Per ora si tratta di un temporale, in futuro, chissà, potrebbe trasformarsi in una bufera. Quel che è certo è che JP Morgan è ormai al centro dell’attenzione, e non certo per motivi onorevoli. Secondo i rumors di mercato, la banca d’affari Usa potrebbe aver registrato perdite per 7 miliardi di dollari nell’ambito delle sue celebri operazioni di trading sui derivati condotte a Londra. Un disastro ben superiore sia alle attese – il Ceo della banca James Dimon aveva preannunciato perdite semestrali per 800 milioni – sia alle stime effettuate in seguito dalla stessa banca.

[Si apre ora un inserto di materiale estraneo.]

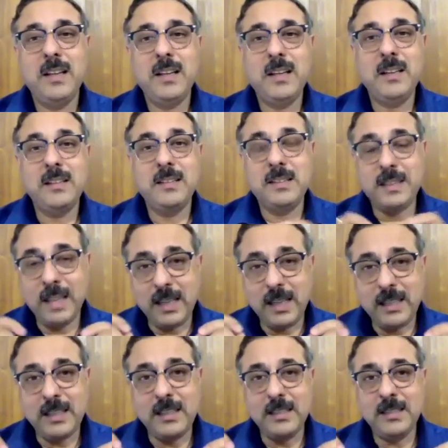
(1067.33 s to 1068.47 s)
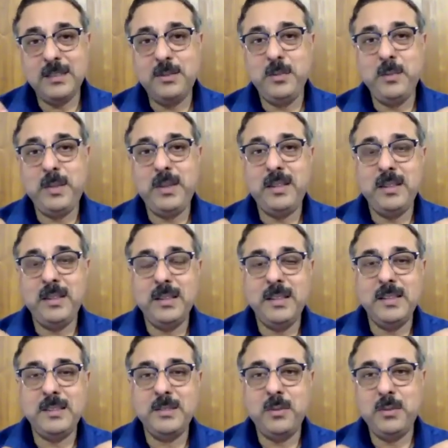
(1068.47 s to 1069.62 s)
And that, to me,
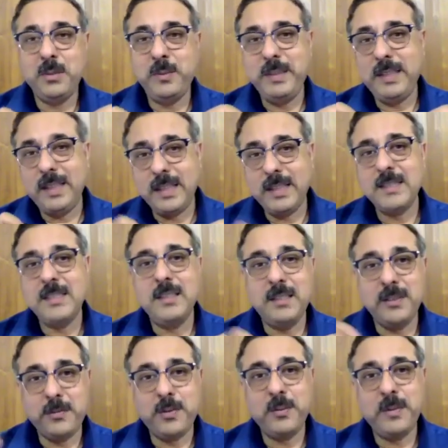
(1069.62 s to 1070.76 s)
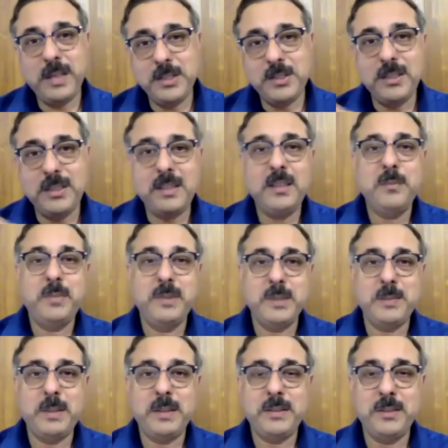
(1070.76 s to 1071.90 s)
is going to be excellent from engineering
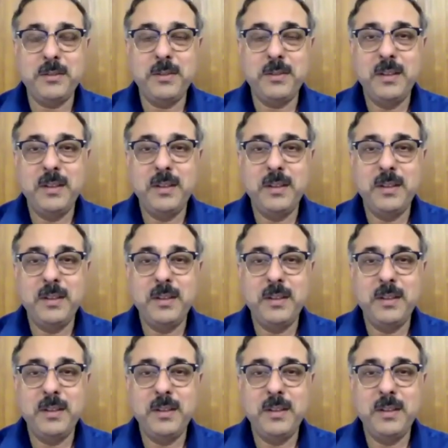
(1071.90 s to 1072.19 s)
perspective,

Dieci giorni fa, Dimon aveva ammesso una perdita di due miliardi salvo poi ipotizzare un ulteriore miliardo di rosso. Ieri, il quotidiano britannico Evening Standard, citando fonti interne ai mercati, ha corretto al rialzo parlando di 7 miliardi dollari. Sempre ieri, Bloomberg ha invece scoperchiato il passato di Irvin Goldman, l’uomo che supervisionava le attività di trading sui titoli a rischio. Nel 2007, sostengono fonti vicine alla questione, Goldman sarebbe stato licenziato da un’altra società finanziaria, la Cantor Fitzgerald LP, dopo aver condotto alcune scommesse rischiose costate alla sua società una perdita imprecisata e una denuncia per negligenza. Goldman è entrato in JP Morgan poco dopo il licenziamento dalla Cantor per sostituire il cognato Barry Zubrow, trasferito ad un’altra unità.

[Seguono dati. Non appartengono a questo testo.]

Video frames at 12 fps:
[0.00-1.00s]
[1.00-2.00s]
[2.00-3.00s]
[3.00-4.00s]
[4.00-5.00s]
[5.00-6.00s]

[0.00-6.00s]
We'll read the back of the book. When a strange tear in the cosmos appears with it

Il grande interrogativo, a questo punto, verte sui potenziali rischi cui andrebbe ora incontro la banca americana. In questi giorni il Financial Times, citando fonti di mercato, ha lanciato una stima del controvalore nominale del portafoglio dei titoli a rischio detenuti dall’istituto. Se il calcolo risultasse esatto, JP Morgan avrebbe a bilancio titoli potenzialmente tossici per 100 miliardi di dollari. I dettagli non sono noti, ma secondo il quotidiano della City l’insieme dei titoli a rischio comprenderebbe diversi prodotti strutturati unitamente a svariati Asset backed Securities, titoli coperti da garanzie per così dire “a rischio”. L’espressione risulta familiare, e non è un caso. Nel 2008, questi prodotti derivati divennero improvvisamente famosi come micidiali agenti patogeni della crisi: le Securities in questione erano i famigerati Cdo’s (Collateralized debt obligations), i loro collaterali non erano altro che i mutui subprime, crediti, insomma, a forte rischio insolvenza.

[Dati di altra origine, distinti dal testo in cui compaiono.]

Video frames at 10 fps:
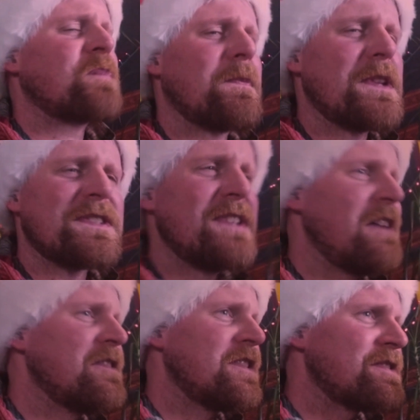But there's
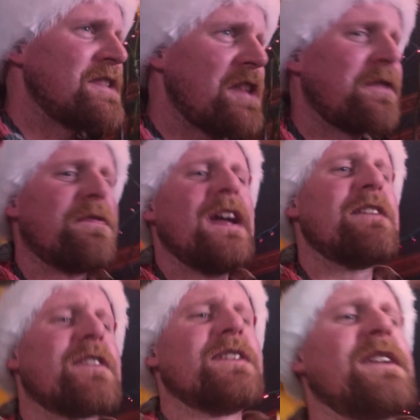another there's another
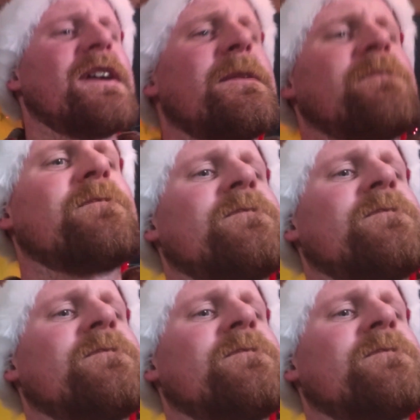flavor in there.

Ancora non è chiaro su cosa abbia scommesso esattamente JP Morgan. Di certo, ha ricordato il Financial Times, si sa che un paio di anni fa una potente lobby finanziaria londinese sollevò molte perplessità sulle posizioni assunte dalla banca americana nel comparto immobiliare britannico. Secondo questa fonte, JP Morgan avrebbe acquisito quasi la metà delle residential mortgage backed securities (derivati coperti dai mutui contratti dai cittadini Regno Unito) immesse sul mercato dall’ottobre 2009 in avanti per una cifra di 13 miliardi di sterline. Altrettanto nota è la complessa posizione assunta dalla banca Usa sul Markit CDX NA IG Series 9, un misterioso indice sullo stato di salute di 121 compagnie americane ad elevato rating costruito sui Credit default swaps (i derivati che assicurano in caso di bancarotta sulle obbligazioni) delle stesse. L’imprevisto andamento dell’indice, che comprende Cds su colossi come Kraft Foods e Wal-Mart Stores, sarebbe all’origine dei guai di JP Morgan.
Ieri, JP Morgan ha sospeso il maxi piano di riacquisto delle proprie azioni sul mercato chiamando in causa la necessità di mantenersi in regola con i requisiti imposti dal Comitato di Basilea per la vigilanza bancaria. L’intervento di buyback, da 15 miliardi di dollari, puntava ovviamente al sostegno del valore del proprio titolo sul mercato che, dall’annuncio della perdite, ha subito un forte ribasso bruciando a Wall Street circa 30 miliardi di capitalizzazione.